● Problem statement
Give all of the data again exactly as written, omitting every image.

● Information given
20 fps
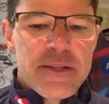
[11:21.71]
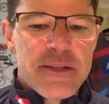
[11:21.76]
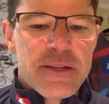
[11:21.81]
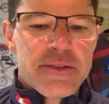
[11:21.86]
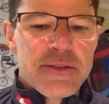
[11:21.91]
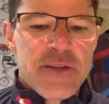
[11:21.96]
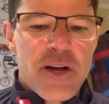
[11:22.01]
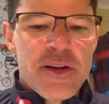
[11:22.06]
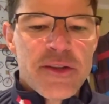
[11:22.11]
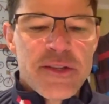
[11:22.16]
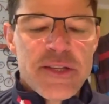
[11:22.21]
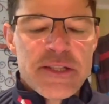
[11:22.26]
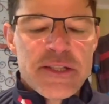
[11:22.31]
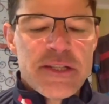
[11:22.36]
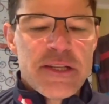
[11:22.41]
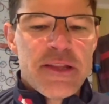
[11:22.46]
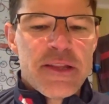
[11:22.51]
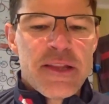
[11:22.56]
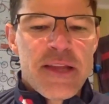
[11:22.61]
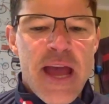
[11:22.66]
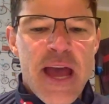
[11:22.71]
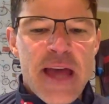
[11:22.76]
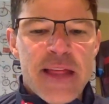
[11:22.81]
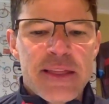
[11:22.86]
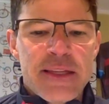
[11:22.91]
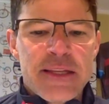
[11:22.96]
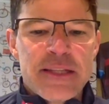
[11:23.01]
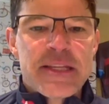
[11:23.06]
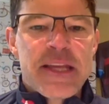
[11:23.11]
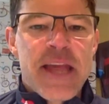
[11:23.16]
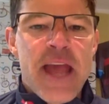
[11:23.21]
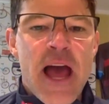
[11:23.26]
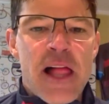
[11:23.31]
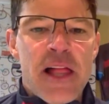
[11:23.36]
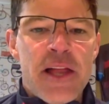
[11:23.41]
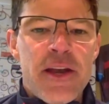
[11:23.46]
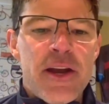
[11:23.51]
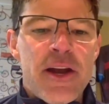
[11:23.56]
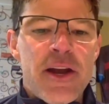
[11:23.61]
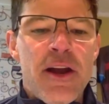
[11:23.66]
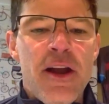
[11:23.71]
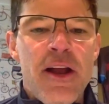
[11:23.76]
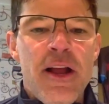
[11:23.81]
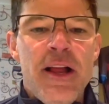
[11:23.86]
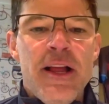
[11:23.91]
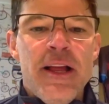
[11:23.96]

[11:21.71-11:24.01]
As long as it's in the athlete's calendar,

● Solution for this problem
20 fps
[11:21.71]
[11:21.76]
[11:21.81]
[11:21.86]
[11:21.91]
[11:21.96]
[11:22.01]
[11:22.06]
[11:22.11]
[11:22.16]
[11:22.21]
[11:22.26]
[11:22.31]
[11:22.36]
[11:22.41]
[11:22.46]
[11:22.51]
[11:22.56]
[11:22.61]
[11:22.66]
[11:22.71]
[11:22.76]
[11:22.81]
[11:22.86]
[11:22.91]
[11:22.96]
[11:23.01]
[11:23.06]
[11:23.11]
[11:23.16]
[11:23.21]
[11:23.26]
[11:23.31]
[11:23.36]
[11:23.41]
[11:23.46]
[11:23.51]
[11:23.56]
[11:23.61]
[11:23.66]
[11:23.71]
[11:23.76]
[11:23.81]
[11:23.86]
[11:23.91]
[11:23.96]

[11:21.71-11:24.01]
As long as it's in the athlete's calendar,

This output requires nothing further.